Well, it’s not my relationship, and perhaps my unwillingness to compromise is why I’ve never been terribly good at them, but personally, I wouldn’t even have offered a compromise about taking something obnoxious I had no faith in - even in the hope I could bin it while he’s not watching. To me, the latter’s worse, because I’d be forced into a deception, instead of just saying: “Look, I’m not taking it, and that’s that!” I hate having to lie, so I’d prefer to be honest, and say: “I’m not doing it”, even at the risk of annoying him.
Somebody will find the answer one day, but the chances of it being an amateur experimenting at home are negligible, in my view.
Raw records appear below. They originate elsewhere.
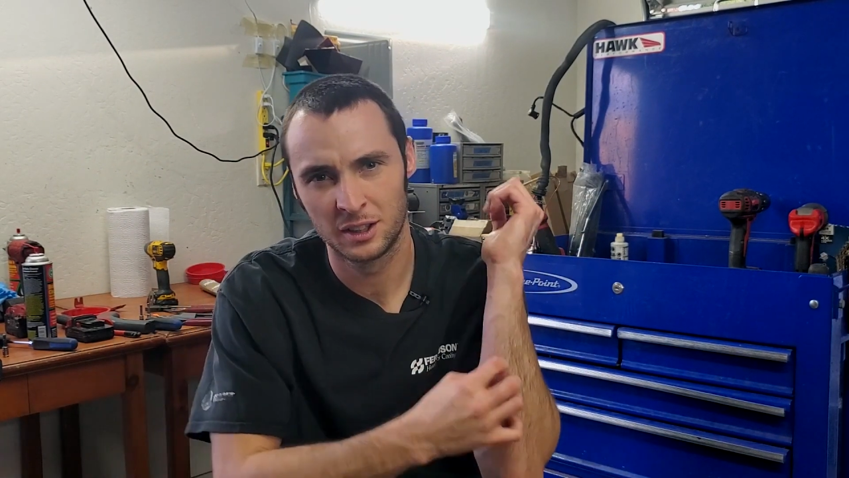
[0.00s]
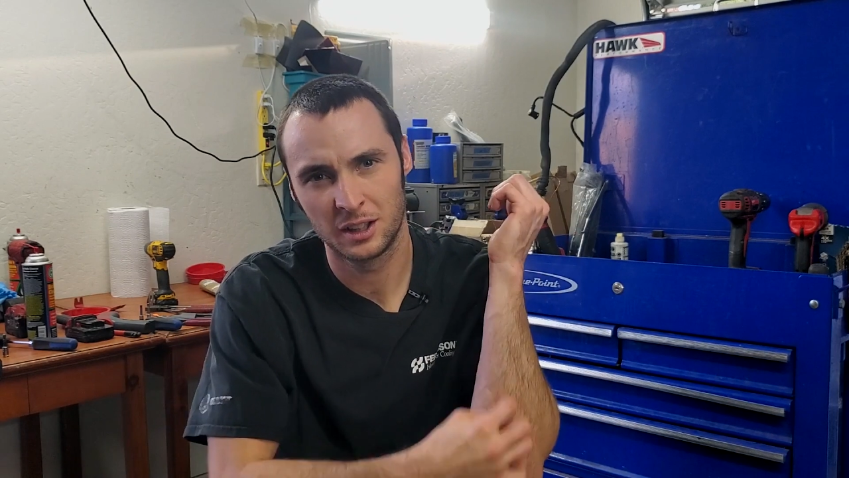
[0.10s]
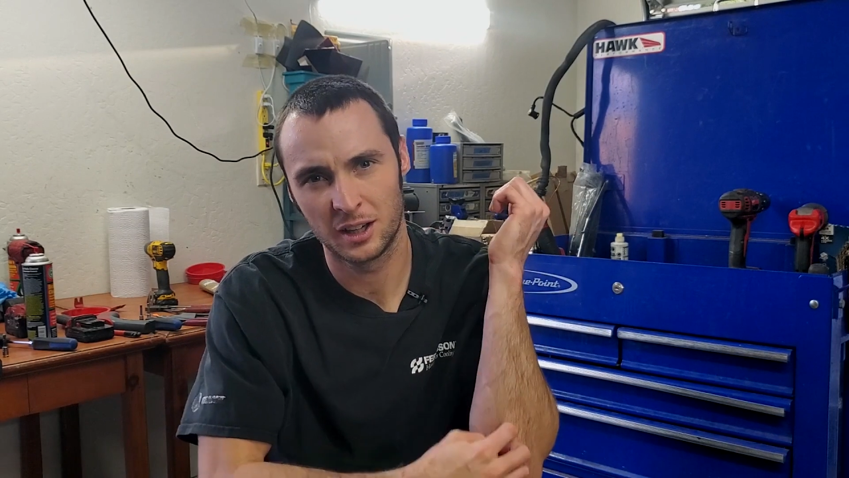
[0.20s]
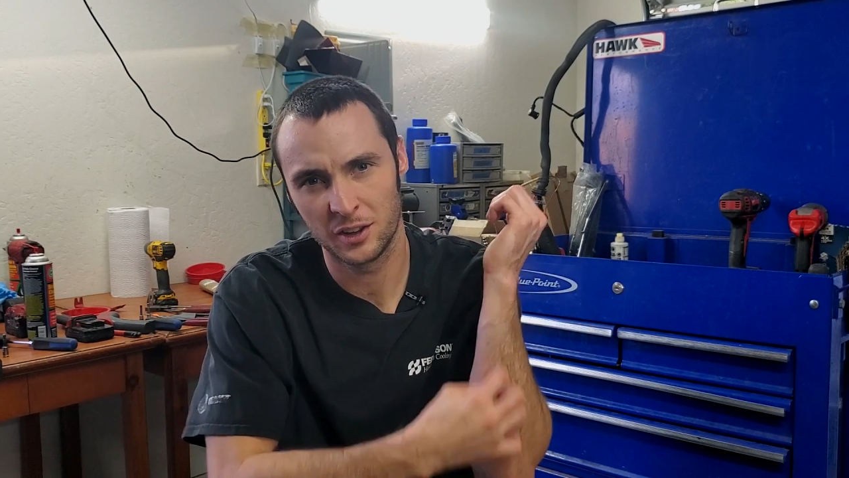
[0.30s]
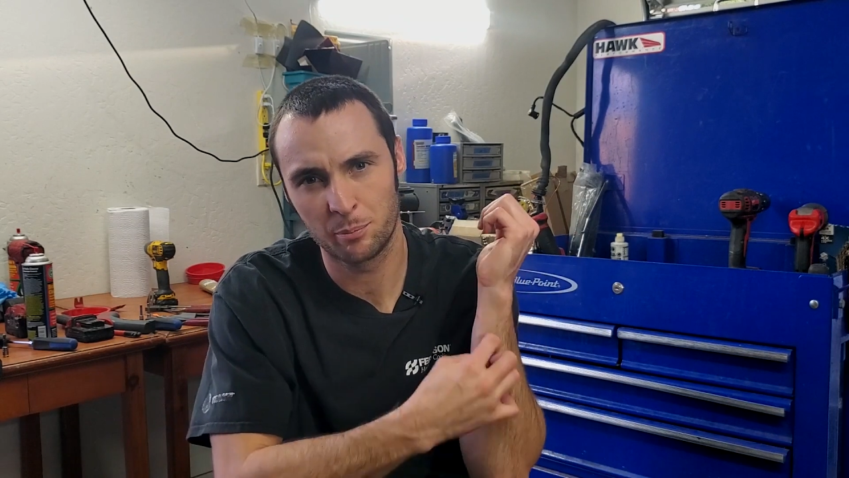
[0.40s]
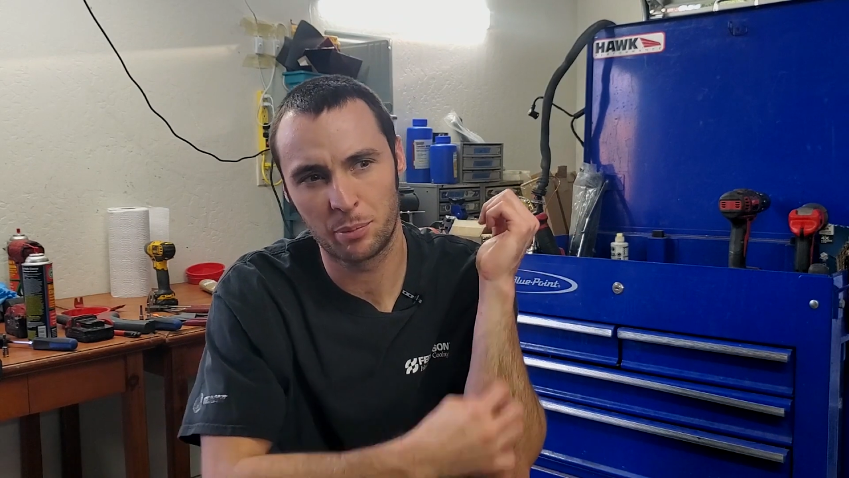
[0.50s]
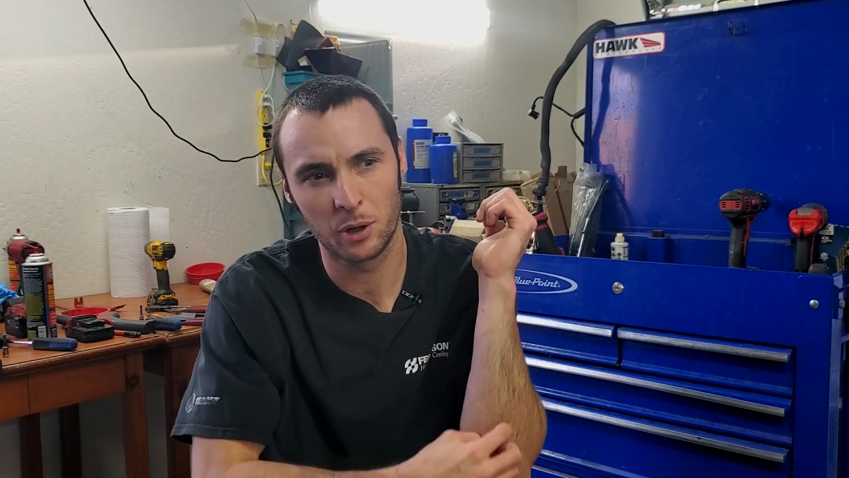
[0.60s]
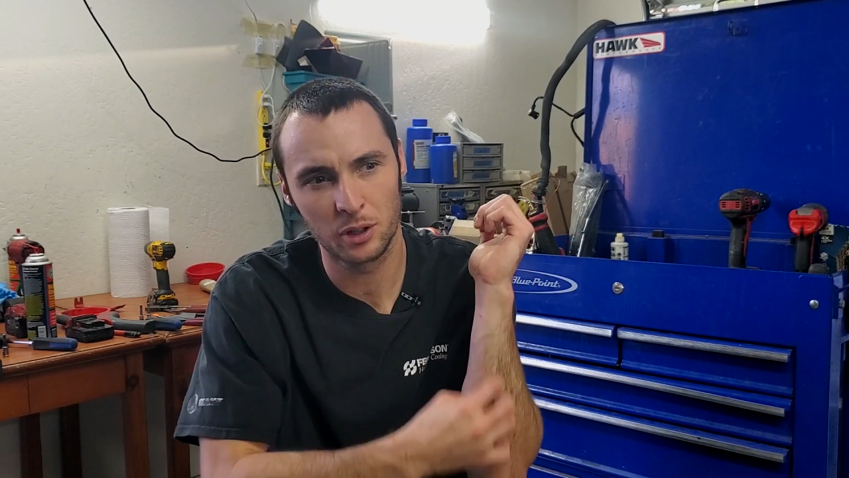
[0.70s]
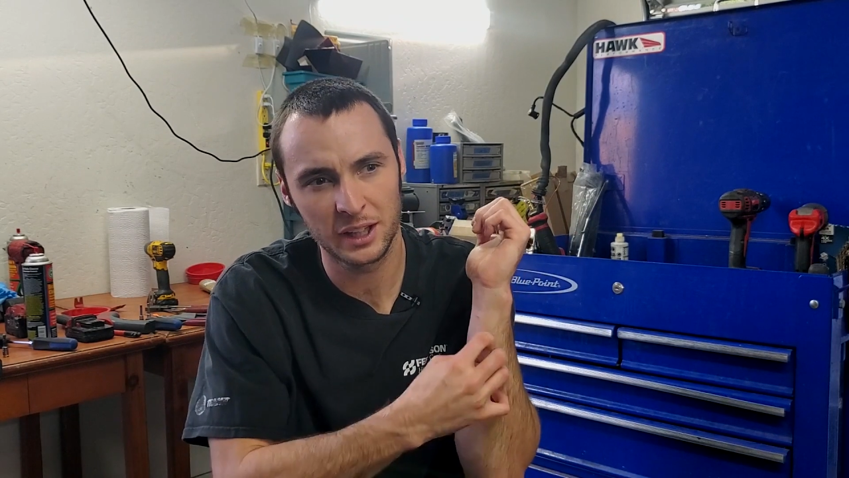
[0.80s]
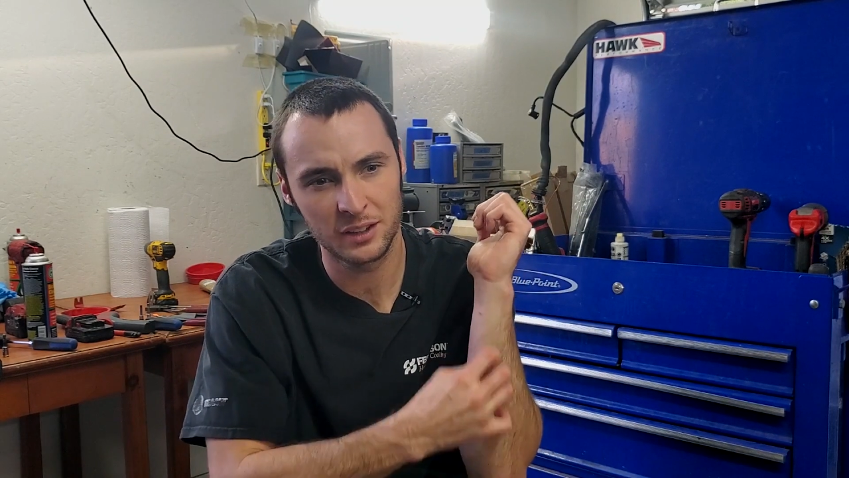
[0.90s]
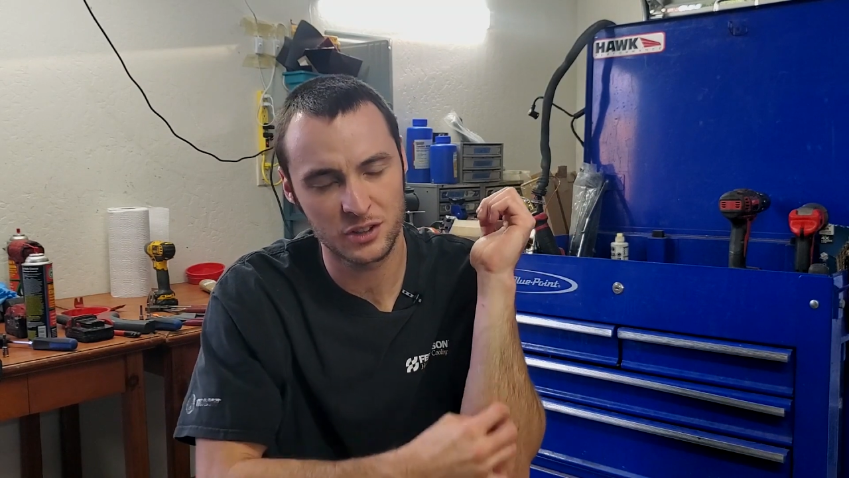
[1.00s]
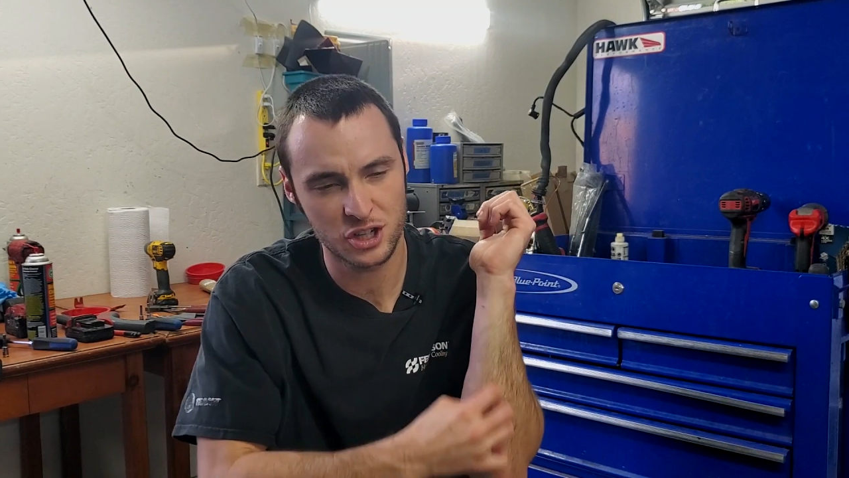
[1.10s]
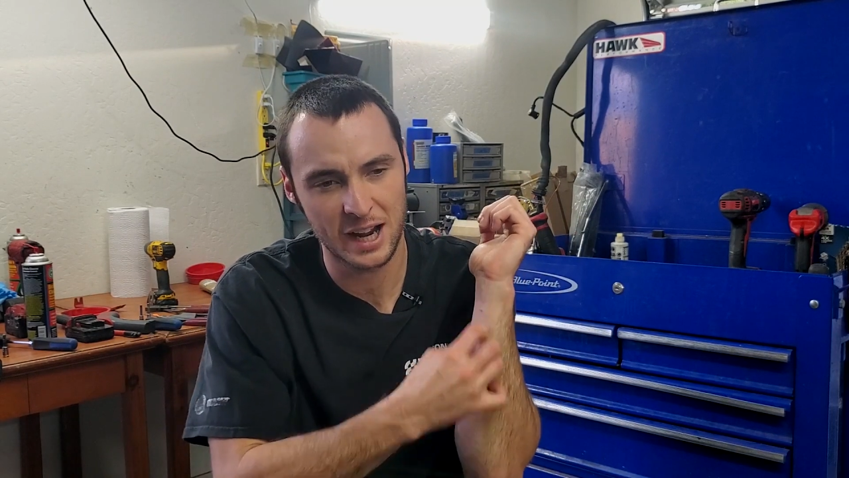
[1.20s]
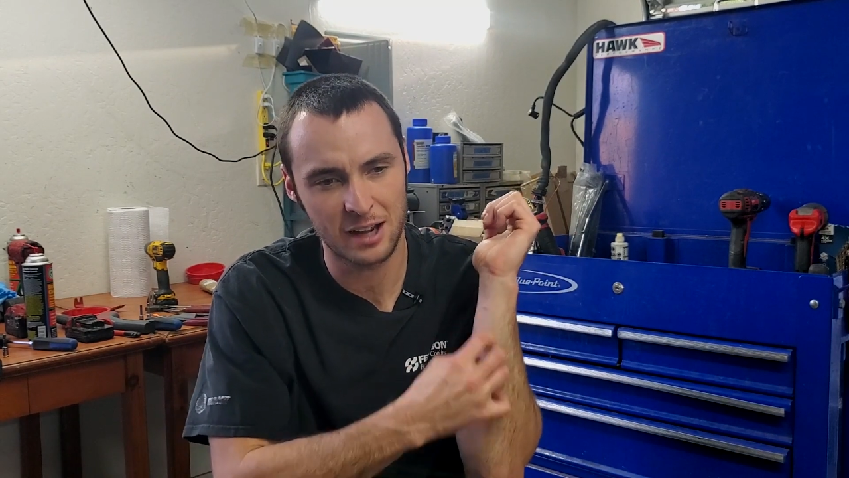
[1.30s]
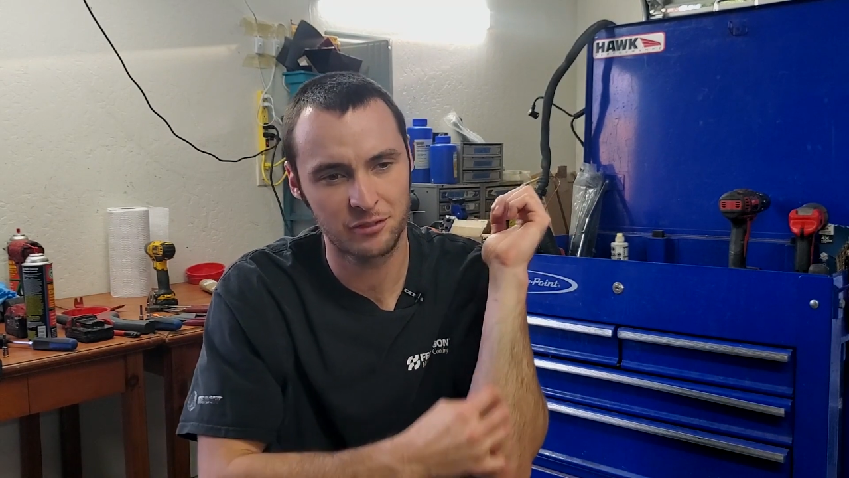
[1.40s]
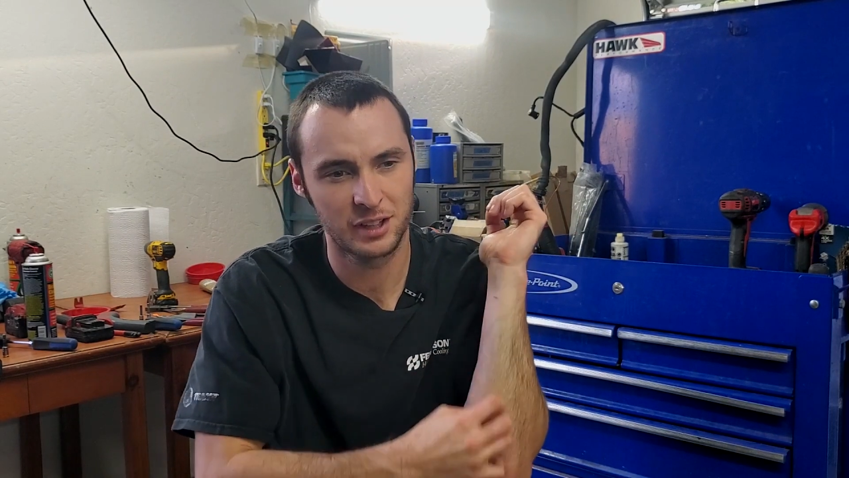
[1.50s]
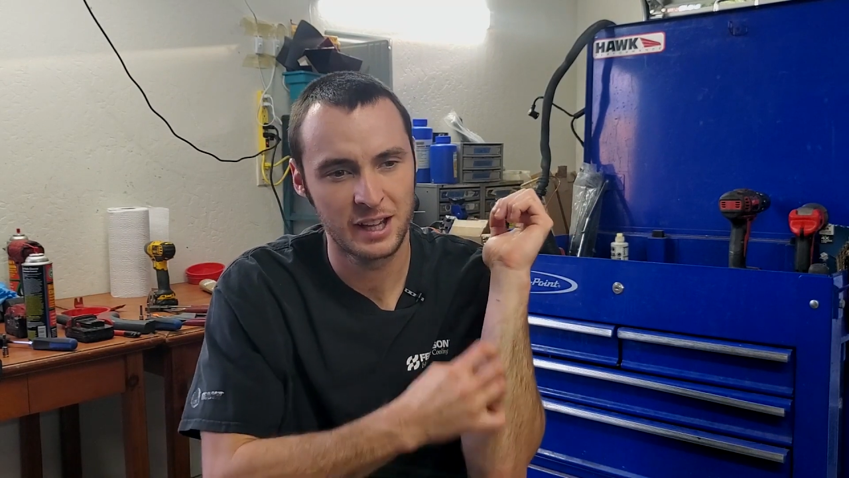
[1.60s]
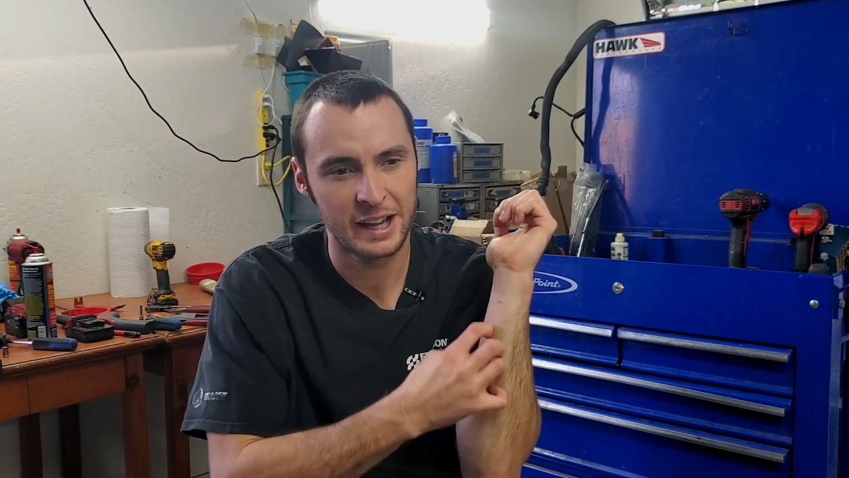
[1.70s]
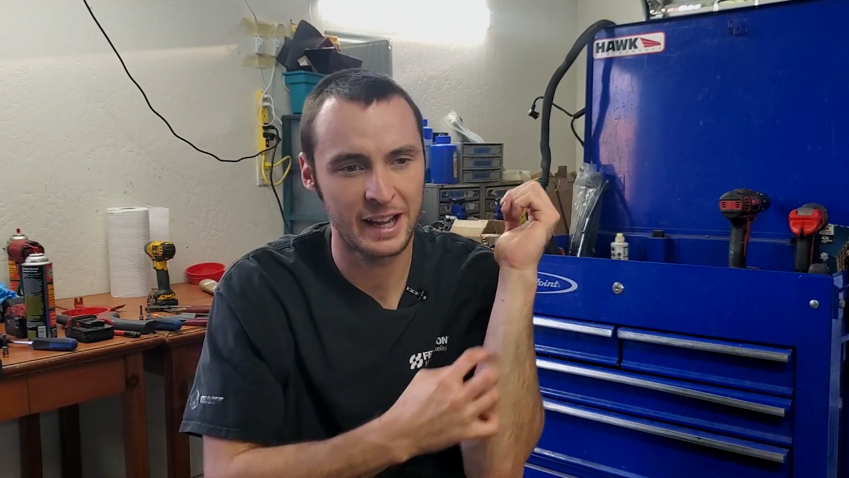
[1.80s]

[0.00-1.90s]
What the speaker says: the pulley, the shaft,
For a start, how would you ever know if it had worked? We all know MS is a fluctuating and unpredictable disease. So you take the mushroom gunk, and a year down the line, hopefully, you’re doing well. Is that proof of success? No! Because you can’t eliminate the chance (in my opinion, the certainty) you’d have done just as well without the mushroom gunk. That’s why mass trials are done. One person doing well after a year proves nothing, because they might have been someone like me who would still have done well after a year, despite doing nothing - that’s right, NOTHING about it. If all MS cases progressed in the same way, at the same rate, it would be relatively easy to see if something’s working or not. But it isn’t, because you can’t remove the element of chance - the chance that the person would have done well anyway.